Action item:
Would you please give every entry again exactly, without the pictures?

Source material:
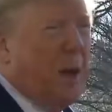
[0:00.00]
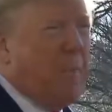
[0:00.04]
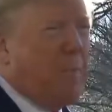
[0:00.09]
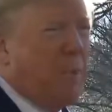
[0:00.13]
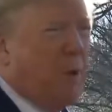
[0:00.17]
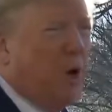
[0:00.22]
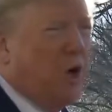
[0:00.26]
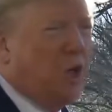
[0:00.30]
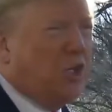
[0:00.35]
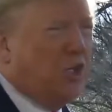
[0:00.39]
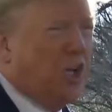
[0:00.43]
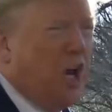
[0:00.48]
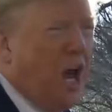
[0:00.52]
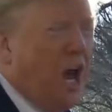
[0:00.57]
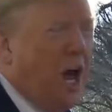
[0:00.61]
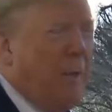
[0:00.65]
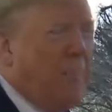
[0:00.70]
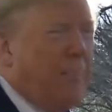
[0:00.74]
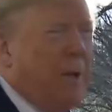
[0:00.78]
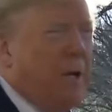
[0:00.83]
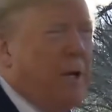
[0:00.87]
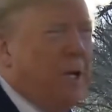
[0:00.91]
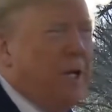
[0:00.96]
temporary
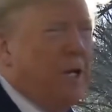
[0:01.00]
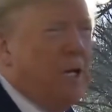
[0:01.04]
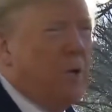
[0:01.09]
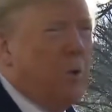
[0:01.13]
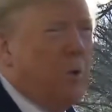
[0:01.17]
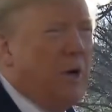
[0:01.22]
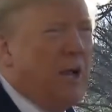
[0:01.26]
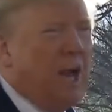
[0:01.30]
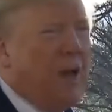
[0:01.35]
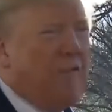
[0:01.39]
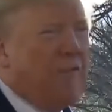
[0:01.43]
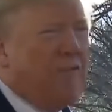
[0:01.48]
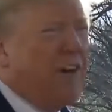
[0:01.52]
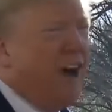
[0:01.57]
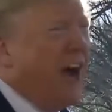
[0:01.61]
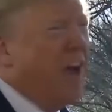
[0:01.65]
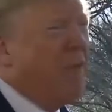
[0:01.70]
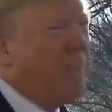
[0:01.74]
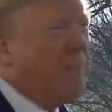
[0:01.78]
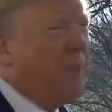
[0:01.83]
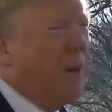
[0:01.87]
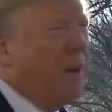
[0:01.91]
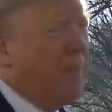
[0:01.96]
job. We have
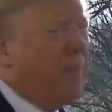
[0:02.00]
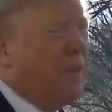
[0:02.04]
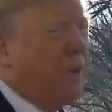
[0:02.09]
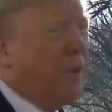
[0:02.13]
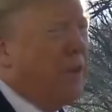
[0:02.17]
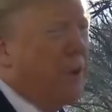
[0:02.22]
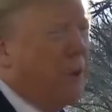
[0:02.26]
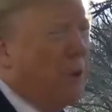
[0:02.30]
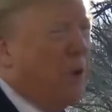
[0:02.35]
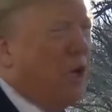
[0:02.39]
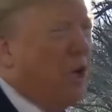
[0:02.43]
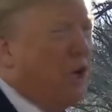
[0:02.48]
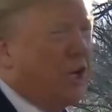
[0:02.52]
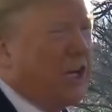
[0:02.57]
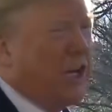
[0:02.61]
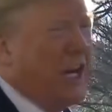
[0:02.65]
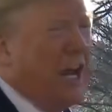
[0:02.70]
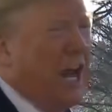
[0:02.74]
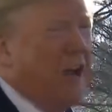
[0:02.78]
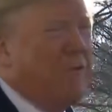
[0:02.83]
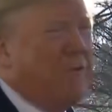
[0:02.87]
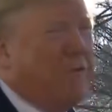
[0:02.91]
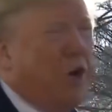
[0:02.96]
five people that we're
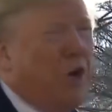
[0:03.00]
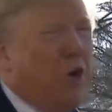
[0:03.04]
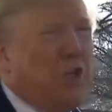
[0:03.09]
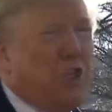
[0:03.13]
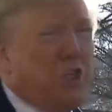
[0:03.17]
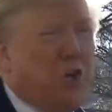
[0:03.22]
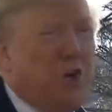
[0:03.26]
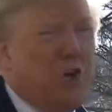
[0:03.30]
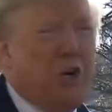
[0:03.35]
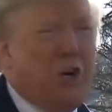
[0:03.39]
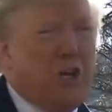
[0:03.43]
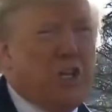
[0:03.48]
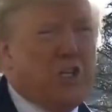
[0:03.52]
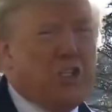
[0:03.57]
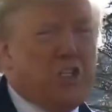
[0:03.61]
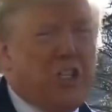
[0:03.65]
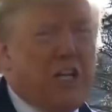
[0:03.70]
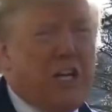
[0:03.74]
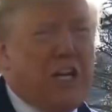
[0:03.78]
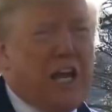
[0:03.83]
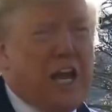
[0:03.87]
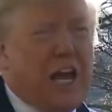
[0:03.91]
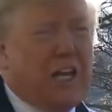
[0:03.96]
looking at very
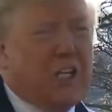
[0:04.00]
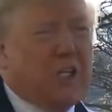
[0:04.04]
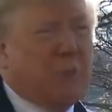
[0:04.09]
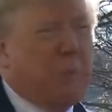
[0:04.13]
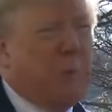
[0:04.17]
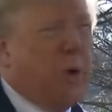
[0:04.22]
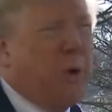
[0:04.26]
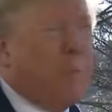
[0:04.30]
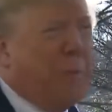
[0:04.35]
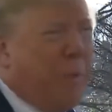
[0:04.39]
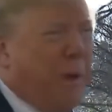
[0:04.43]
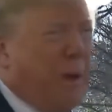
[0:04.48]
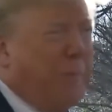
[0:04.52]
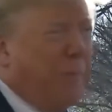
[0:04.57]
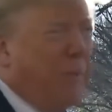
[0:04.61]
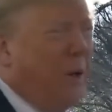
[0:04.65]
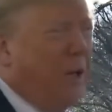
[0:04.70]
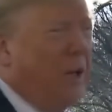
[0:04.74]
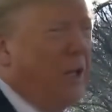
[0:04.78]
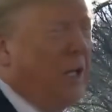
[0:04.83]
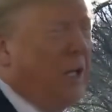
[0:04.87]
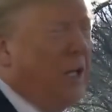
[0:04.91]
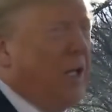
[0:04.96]
seriously, expert
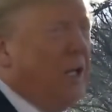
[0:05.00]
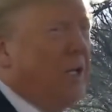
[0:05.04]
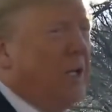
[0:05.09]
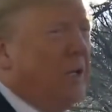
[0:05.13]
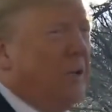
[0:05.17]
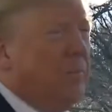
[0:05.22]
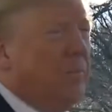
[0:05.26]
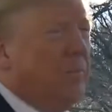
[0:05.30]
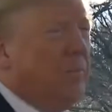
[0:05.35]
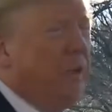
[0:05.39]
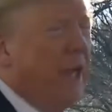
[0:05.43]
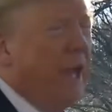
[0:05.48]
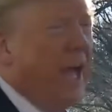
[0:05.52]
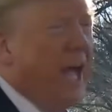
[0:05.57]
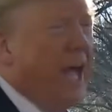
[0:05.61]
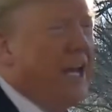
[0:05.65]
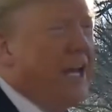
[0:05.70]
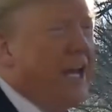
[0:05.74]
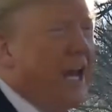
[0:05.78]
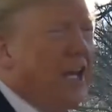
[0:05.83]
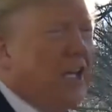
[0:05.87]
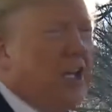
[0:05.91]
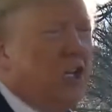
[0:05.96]
people,
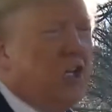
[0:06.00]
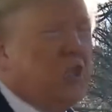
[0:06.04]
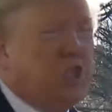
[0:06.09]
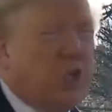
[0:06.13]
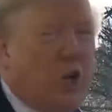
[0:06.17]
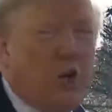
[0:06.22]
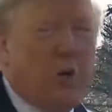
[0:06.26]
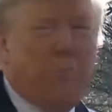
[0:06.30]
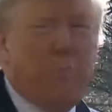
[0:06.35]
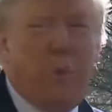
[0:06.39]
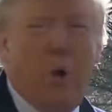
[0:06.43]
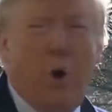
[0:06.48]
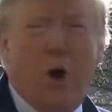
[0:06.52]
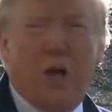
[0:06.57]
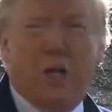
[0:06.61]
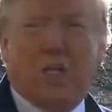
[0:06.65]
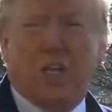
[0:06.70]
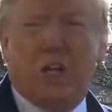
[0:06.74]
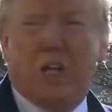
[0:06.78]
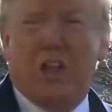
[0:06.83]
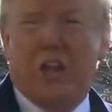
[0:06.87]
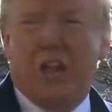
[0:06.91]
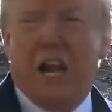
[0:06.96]
and at a certain
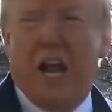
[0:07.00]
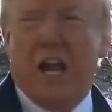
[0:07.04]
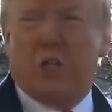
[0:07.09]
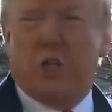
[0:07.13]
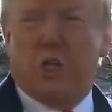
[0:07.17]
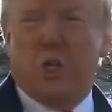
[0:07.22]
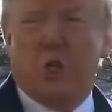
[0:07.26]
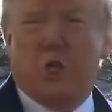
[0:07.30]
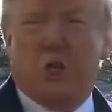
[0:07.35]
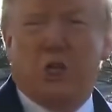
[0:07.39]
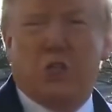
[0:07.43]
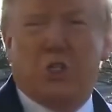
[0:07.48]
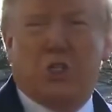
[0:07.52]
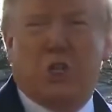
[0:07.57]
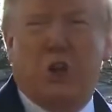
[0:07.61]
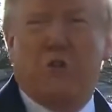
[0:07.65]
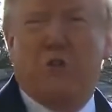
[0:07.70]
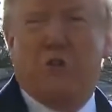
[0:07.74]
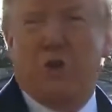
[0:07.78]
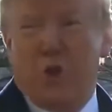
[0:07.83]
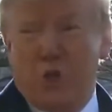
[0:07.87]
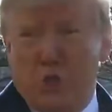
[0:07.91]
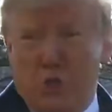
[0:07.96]
point in the not too
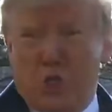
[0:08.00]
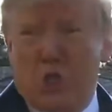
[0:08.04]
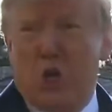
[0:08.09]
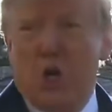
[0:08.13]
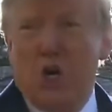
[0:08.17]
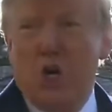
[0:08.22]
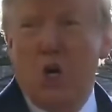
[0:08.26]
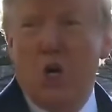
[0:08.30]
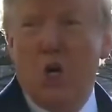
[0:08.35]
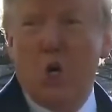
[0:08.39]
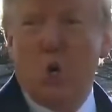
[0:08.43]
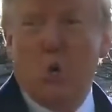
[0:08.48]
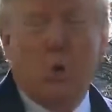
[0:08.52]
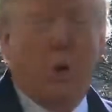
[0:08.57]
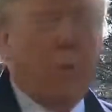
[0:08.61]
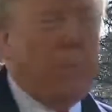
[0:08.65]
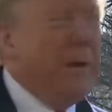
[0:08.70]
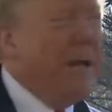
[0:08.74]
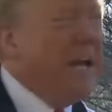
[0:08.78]
distant future, we'll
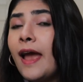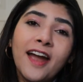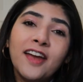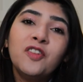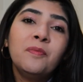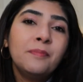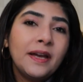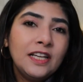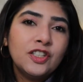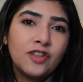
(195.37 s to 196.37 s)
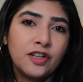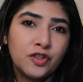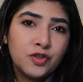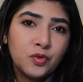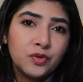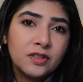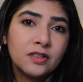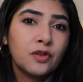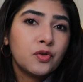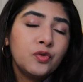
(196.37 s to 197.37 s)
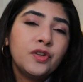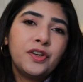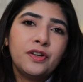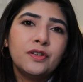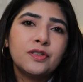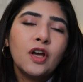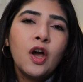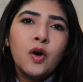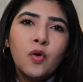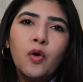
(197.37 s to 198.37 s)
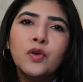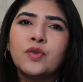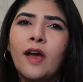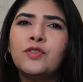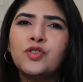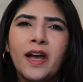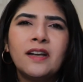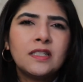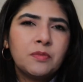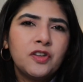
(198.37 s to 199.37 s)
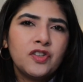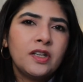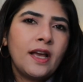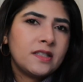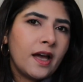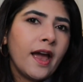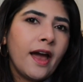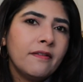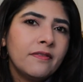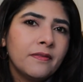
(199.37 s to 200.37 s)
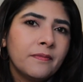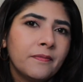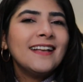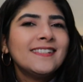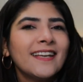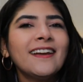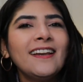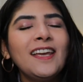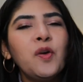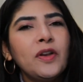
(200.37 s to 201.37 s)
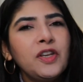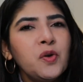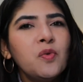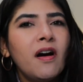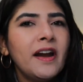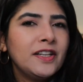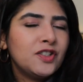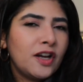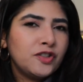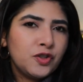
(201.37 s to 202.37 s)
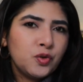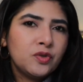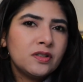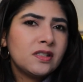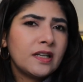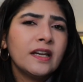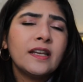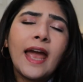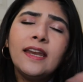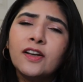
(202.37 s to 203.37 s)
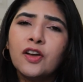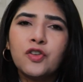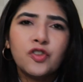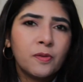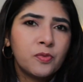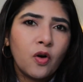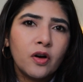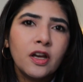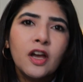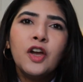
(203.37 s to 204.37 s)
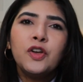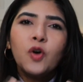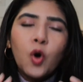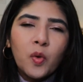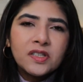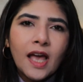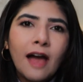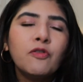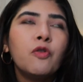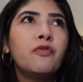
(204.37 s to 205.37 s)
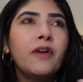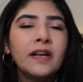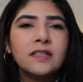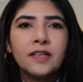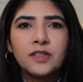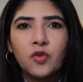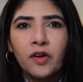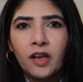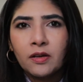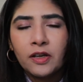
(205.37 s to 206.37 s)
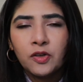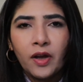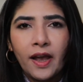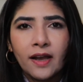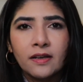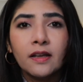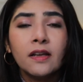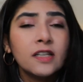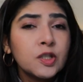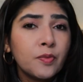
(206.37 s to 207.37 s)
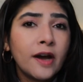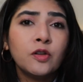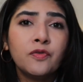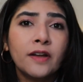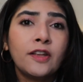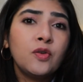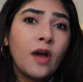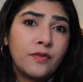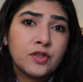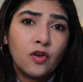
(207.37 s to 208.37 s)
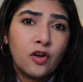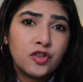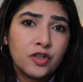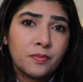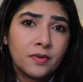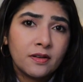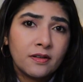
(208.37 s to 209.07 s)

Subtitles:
I know many international students through the years who also have shared similar journey as I have. And secondly, when you are international students studying in any country abroad, you always have various things going in your head, despite the fact that you have a scholarship.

Solution to this problem:
[0:00.00]
[0:00.04]
[0:00.09]
[0:00.13]
[0:00.17]
[0:00.22]
[0:00.26]
[0:00.30]
[0:00.35]
[0:00.39]
[0:00.43]
[0:00.48]
[0:00.52]
[0:00.57]
[0:00.61]
[0:00.65]
[0:00.70]
[0:00.74]
[0:00.78]
[0:00.83]
[0:00.87]
[0:00.91]
[0:00.96]
temporary
[0:01.00]
[0:01.04]
[0:01.09]
[0:01.13]
[0:01.17]
[0:01.22]
[0:01.26]
[0:01.30]
[0:01.35]
[0:01.39]
[0:01.43]
[0:01.48]
[0:01.52]
[0:01.57]
[0:01.61]
[0:01.65]
[0:01.70]
[0:01.74]
[0:01.78]
[0:01.83]
[0:01.87]
[0:01.91]
[0:01.96]
job. We have
[0:02.00]
[0:02.04]
[0:02.09]
[0:02.13]
[0:02.17]
[0:02.22]
[0:02.26]
[0:02.30]
[0:02.35]
[0:02.39]
[0:02.43]
[0:02.48]
[0:02.52]
[0:02.57]
[0:02.61]
[0:02.65]
[0:02.70]
[0:02.74]
[0:02.78]
[0:02.83]
[0:02.87]
[0:02.91]
[0:02.96]
five people that we're
[0:03.00]
[0:03.04]
[0:03.09]
[0:03.13]
[0:03.17]
[0:03.22]
[0:03.26]
[0:03.30]
[0:03.35]
[0:03.39]
[0:03.43]
[0:03.48]
[0:03.52]
[0:03.57]
[0:03.61]
[0:03.65]
[0:03.70]
[0:03.74]
[0:03.78]
[0:03.83]
[0:03.87]
[0:03.91]
[0:03.96]
looking at very
[0:04.00]
[0:04.04]
[0:04.09]
[0:04.13]
[0:04.17]
[0:04.22]
[0:04.26]
[0:04.30]
[0:04.35]
[0:04.39]
[0:04.43]
[0:04.48]
[0:04.52]
[0:04.57]
[0:04.61]
[0:04.65]
[0:04.70]
[0:04.74]
[0:04.78]
[0:04.83]
[0:04.87]
[0:04.91]
[0:04.96]
seriously, expert
[0:05.00]
[0:05.04]
[0:05.09]
[0:05.13]
[0:05.17]
[0:05.22]
[0:05.26]
[0:05.30]
[0:05.35]
[0:05.39]
[0:05.43]
[0:05.48]
[0:05.52]
[0:05.57]
[0:05.61]
[0:05.65]
[0:05.70]
[0:05.74]
[0:05.78]
[0:05.83]
[0:05.87]
[0:05.91]
[0:05.96]
people,
[0:06.00]
[0:06.04]
[0:06.09]
[0:06.13]
[0:06.17]
[0:06.22]
[0:06.26]
[0:06.30]
[0:06.35]
[0:06.39]
[0:06.43]
[0:06.48]
[0:06.52]
[0:06.57]
[0:06.61]
[0:06.65]
[0:06.70]
[0:06.74]
[0:06.78]
[0:06.83]
[0:06.87]
[0:06.91]
[0:06.96]
and at a certain
[0:07.00]
[0:07.04]
[0:07.09]
[0:07.13]
[0:07.17]
[0:07.22]
[0:07.26]
[0:07.30]
[0:07.35]
[0:07.39]
[0:07.43]
[0:07.48]
[0:07.52]
[0:07.57]
[0:07.61]
[0:07.65]
[0:07.70]
[0:07.74]
[0:07.78]
[0:07.83]
[0:07.87]
[0:07.91]
[0:07.96]
point in the not too
[0:08.00]
[0:08.04]
[0:08.09]
[0:08.13]
[0:08.17]
[0:08.22]
[0:08.26]
[0:08.30]
[0:08.35]
[0:08.39]
[0:08.43]
[0:08.48]
[0:08.52]
[0:08.57]
[0:08.61]
[0:08.65]
[0:08.70]
[0:08.74]
[0:08.78]
distant future, we'll
(195.37 s to 196.37 s)
(196.37 s to 197.37 s)
(197.37 s to 198.37 s)
(198.37 s to 199.37 s)
(199.37 s to 200.37 s)
(200.37 s to 201.37 s)
(201.37 s to 202.37 s)
(202.37 s to 203.37 s)
(203.37 s to 204.37 s)
(204.37 s to 205.37 s)
(205.37 s to 206.37 s)
(206.37 s to 207.37 s)
(207.37 s to 208.37 s)
(208.37 s to 209.07 s)

Subtitles:
I know many international students through the years who also have shared similar journey as I have. And secondly, when you are international students studying in any country abroad, you always have various things going in your head, despite the fact that you have a scholarship.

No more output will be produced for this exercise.